- EXERCISE AIM
Find the word "frames" in the records and copy every line where it occurs.

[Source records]
▬▬▬▬▬▬
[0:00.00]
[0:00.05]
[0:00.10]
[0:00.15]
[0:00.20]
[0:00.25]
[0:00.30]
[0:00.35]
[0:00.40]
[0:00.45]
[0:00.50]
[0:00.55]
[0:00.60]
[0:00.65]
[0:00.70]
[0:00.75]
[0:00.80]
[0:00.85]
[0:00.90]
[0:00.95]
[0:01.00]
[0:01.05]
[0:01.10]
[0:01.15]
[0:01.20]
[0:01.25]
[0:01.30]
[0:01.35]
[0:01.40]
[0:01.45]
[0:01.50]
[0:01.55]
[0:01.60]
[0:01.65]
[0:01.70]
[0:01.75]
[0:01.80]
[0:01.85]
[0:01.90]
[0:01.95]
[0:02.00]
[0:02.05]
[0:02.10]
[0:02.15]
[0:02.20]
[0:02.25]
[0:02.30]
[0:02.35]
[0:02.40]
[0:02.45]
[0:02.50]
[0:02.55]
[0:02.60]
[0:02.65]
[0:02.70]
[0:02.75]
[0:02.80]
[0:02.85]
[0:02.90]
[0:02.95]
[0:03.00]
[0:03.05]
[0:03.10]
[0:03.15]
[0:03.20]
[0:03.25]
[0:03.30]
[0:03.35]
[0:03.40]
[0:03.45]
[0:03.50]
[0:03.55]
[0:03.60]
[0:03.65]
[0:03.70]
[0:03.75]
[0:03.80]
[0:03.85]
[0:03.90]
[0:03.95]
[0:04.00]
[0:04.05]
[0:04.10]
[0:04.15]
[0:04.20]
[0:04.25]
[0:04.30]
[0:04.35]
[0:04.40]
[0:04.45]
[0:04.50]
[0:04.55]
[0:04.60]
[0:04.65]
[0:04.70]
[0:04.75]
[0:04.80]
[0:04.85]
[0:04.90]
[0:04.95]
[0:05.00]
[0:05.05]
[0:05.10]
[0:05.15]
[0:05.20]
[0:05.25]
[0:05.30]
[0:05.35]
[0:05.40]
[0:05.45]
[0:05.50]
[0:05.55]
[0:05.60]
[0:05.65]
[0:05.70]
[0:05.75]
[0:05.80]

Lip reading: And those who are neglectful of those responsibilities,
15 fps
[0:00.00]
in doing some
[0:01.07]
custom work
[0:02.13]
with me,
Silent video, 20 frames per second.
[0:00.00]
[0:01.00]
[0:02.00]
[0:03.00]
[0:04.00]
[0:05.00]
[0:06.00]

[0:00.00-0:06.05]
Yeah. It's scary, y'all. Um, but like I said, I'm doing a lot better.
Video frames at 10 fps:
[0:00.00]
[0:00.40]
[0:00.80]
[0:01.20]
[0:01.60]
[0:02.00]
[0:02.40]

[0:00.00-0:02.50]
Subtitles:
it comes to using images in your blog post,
▬▬▬▬▬▬
- SOLVED EXERCISE
Silent video, 20 frames per second.
Video frames at 10 fps:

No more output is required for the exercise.